Within the material below, locate the line with "Silent video, 20 frames per second." and the line with "What the speaker", then return those two lines and all lines between them, exactly as written.

--------

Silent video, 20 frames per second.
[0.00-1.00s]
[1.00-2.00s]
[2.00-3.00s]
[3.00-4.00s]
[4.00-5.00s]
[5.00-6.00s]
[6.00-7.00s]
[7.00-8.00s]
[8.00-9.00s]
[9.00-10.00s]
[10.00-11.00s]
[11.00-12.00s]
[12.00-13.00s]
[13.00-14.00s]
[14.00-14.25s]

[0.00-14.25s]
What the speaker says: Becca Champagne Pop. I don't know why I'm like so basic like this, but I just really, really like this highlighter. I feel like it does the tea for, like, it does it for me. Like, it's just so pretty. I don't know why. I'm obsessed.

--------

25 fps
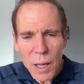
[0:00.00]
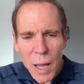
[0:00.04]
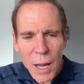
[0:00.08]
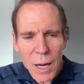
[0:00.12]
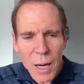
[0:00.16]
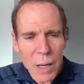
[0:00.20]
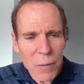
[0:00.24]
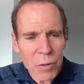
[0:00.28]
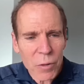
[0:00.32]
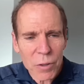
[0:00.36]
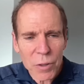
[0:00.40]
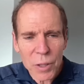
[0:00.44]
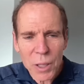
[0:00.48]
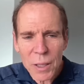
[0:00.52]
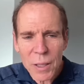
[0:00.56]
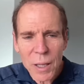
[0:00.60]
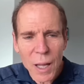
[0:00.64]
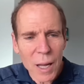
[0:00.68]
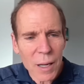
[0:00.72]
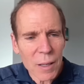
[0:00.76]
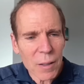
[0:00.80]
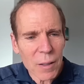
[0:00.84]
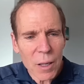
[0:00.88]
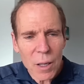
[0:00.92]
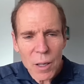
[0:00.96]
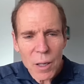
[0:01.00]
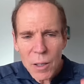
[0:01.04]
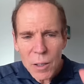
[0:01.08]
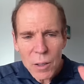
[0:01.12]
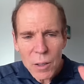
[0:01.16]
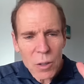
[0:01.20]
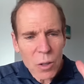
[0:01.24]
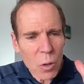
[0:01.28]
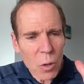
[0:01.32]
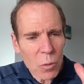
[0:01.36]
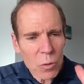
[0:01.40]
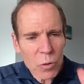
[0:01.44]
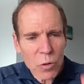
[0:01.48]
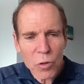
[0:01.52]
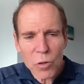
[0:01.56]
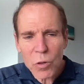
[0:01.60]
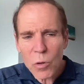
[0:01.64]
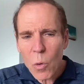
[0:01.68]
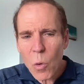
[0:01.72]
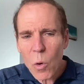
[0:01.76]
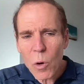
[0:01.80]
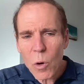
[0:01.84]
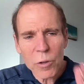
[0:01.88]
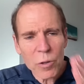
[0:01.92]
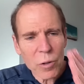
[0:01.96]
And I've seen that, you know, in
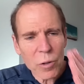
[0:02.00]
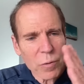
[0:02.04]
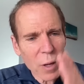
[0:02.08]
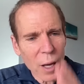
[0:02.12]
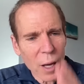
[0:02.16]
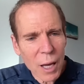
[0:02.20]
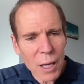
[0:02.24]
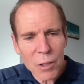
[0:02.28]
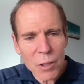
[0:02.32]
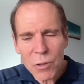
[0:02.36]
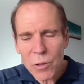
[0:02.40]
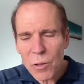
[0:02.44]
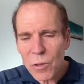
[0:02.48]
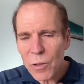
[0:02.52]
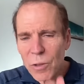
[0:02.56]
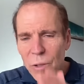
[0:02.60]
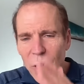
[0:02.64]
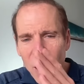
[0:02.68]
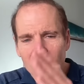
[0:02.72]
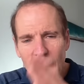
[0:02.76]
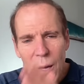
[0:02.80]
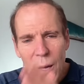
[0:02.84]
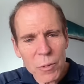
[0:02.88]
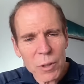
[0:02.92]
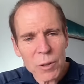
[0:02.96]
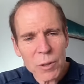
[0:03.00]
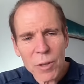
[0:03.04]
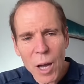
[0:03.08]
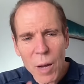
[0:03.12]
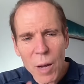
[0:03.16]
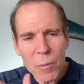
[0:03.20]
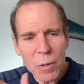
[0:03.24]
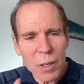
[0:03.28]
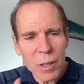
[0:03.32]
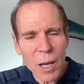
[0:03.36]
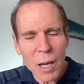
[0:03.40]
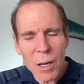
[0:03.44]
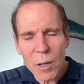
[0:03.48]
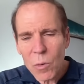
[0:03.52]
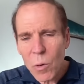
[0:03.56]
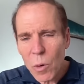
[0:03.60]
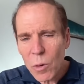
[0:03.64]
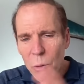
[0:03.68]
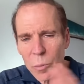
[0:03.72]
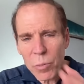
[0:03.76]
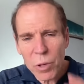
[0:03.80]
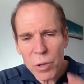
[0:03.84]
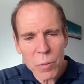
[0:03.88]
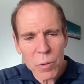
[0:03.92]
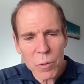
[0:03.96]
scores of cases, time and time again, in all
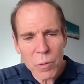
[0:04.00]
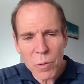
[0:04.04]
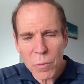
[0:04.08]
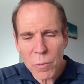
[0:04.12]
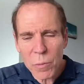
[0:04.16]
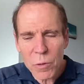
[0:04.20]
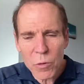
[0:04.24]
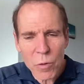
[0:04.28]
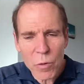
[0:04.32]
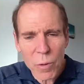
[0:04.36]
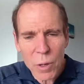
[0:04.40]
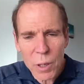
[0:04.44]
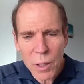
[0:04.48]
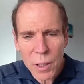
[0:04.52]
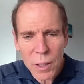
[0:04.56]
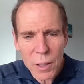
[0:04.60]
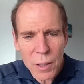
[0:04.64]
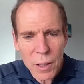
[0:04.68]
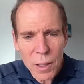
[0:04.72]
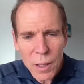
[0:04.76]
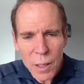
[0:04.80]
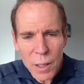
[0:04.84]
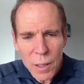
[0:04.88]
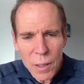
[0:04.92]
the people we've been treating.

--------

- _EXERCISE ANSWER_
Silent video, 20 frames per second.
[0.00-1.00s]
[1.00-2.00s]
[2.00-3.00s]
[3.00-4.00s]
[4.00-5.00s]
[5.00-6.00s]
[6.00-7.00s]
[7.00-8.00s]
[8.00-9.00s]
[9.00-10.00s]
[10.00-11.00s]
[11.00-12.00s]
[12.00-13.00s]
[13.00-14.00s]
[14.00-14.25s]

[0.00-14.25s]
What the speaker says: Becca Champagne Pop. I don't know why I'm like so basic like this, but I just really, really like this highlighter. I feel like it does the tea for, like, it does it for me. Like, it's just so pretty. I don't know why. I'm obsessed.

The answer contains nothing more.